▶ **To do**
Please transcribe only the lines that run from the line bearing "[0:02.00-0:03.00]" to the end of the entries, keeping both end lines. Skip the pictures.

▶ **Saved entries**

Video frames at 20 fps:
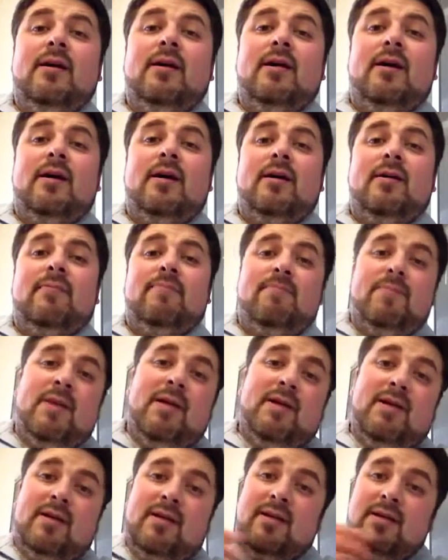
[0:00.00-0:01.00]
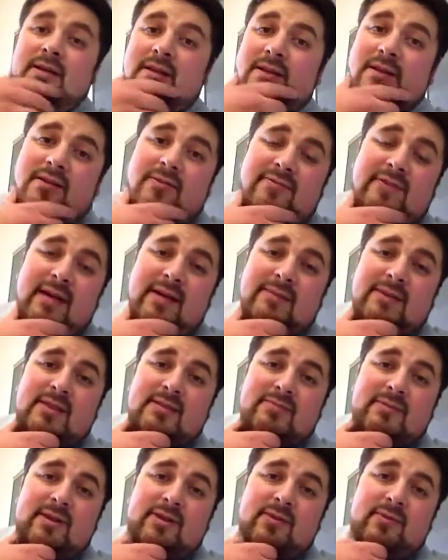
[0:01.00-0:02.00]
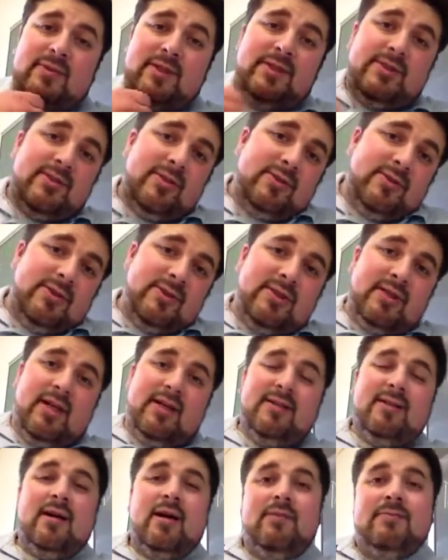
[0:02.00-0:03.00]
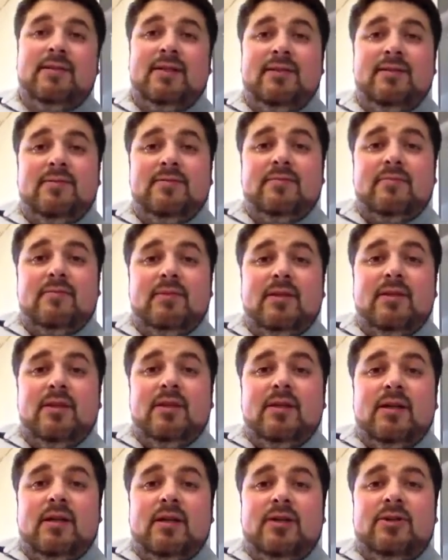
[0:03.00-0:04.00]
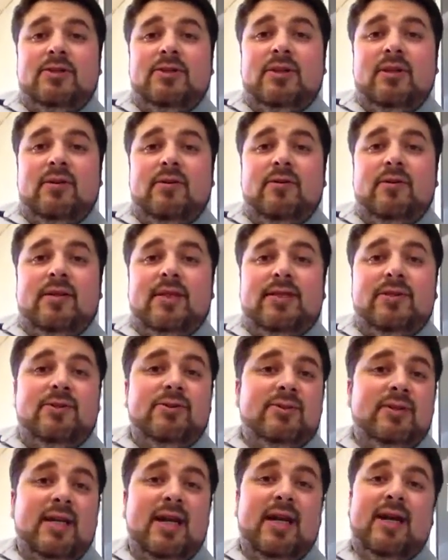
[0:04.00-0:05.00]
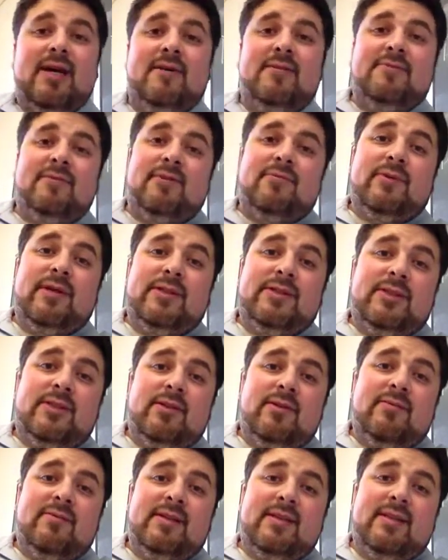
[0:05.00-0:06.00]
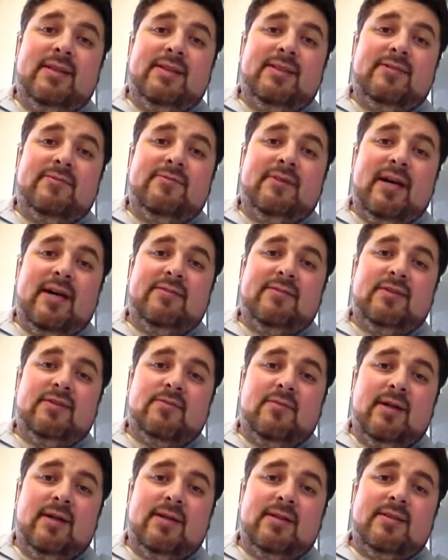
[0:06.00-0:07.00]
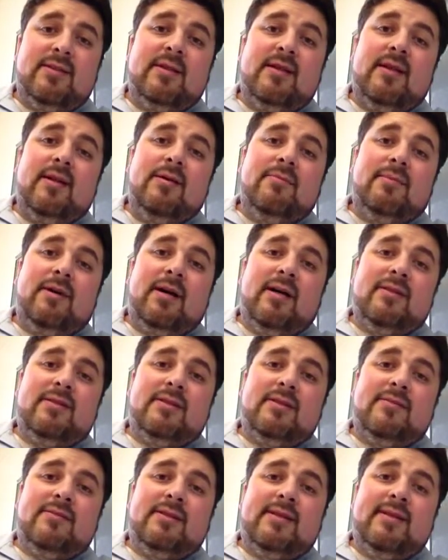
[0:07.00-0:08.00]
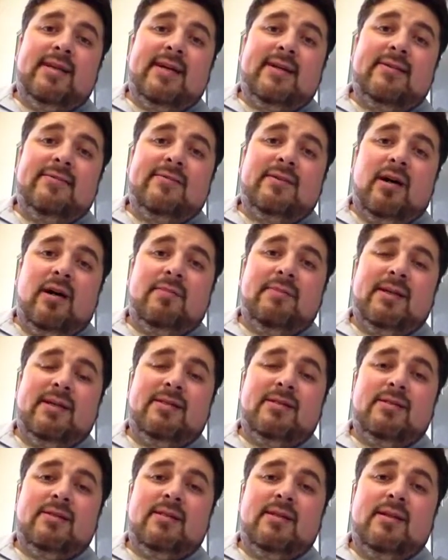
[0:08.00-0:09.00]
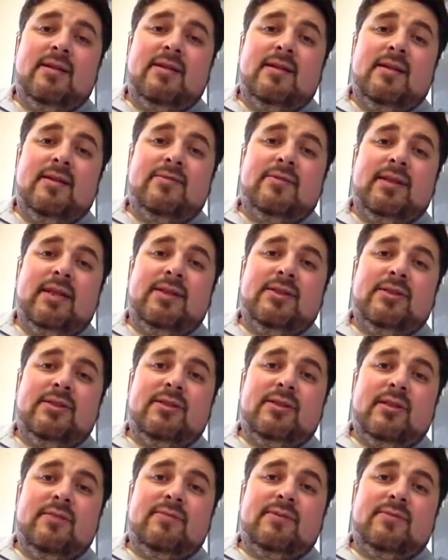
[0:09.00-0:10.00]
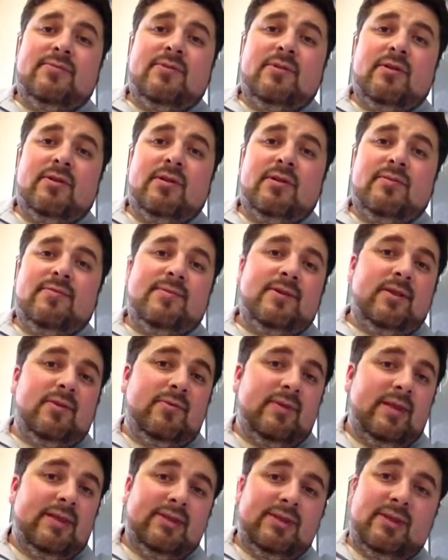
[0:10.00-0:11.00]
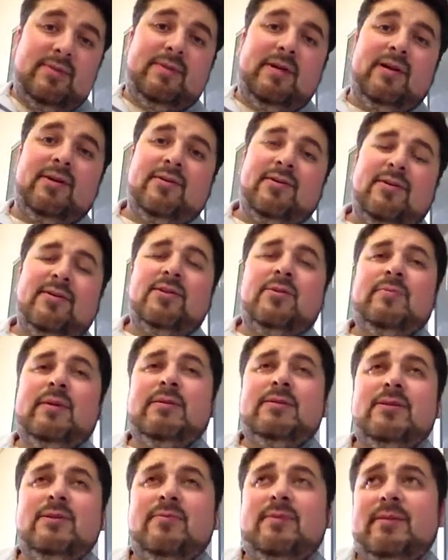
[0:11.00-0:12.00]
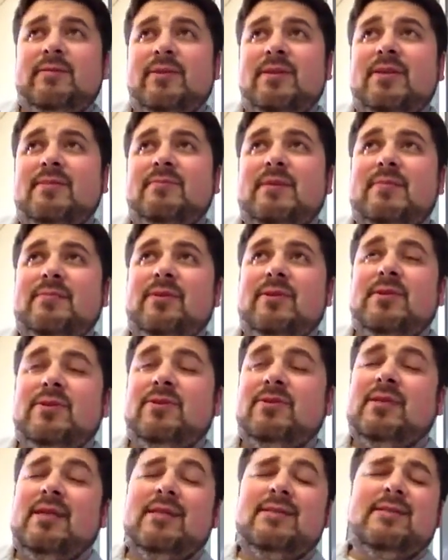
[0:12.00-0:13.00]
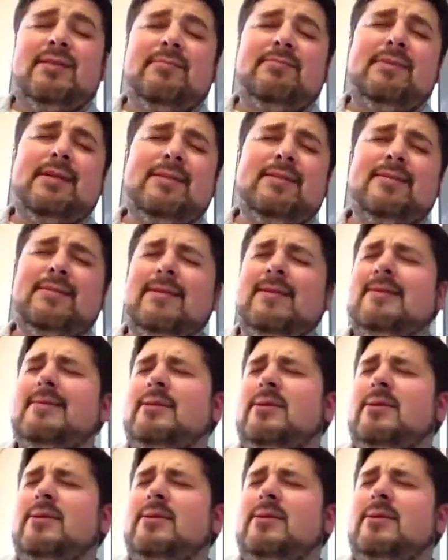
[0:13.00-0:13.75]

The famous marital researcher John Gottman showed that you should have a ratio of at least 5-to-1 positive to negative comments in relationships for relationship health. So people use this in business.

▶ **Result of this exercise**
[0:02.00-0:03.00]
[0:03.00-0:04.00]
[0:04.00-0:05.00]
[0:05.00-0:06.00]
[0:06.00-0:07.00]
[0:07.00-0:08.00]
[0:08.00-0:09.00]
[0:09.00-0:10.00]
[0:10.00-0:11.00]
[0:11.00-0:12.00]
[0:12.00-0:13.00]
[0:13.00-0:13.75]

The famous marital researcher John Gottman showed that you should have a ratio of at least 5-to-1 positive to negative comments in relationships for relationship health. So people use this in business.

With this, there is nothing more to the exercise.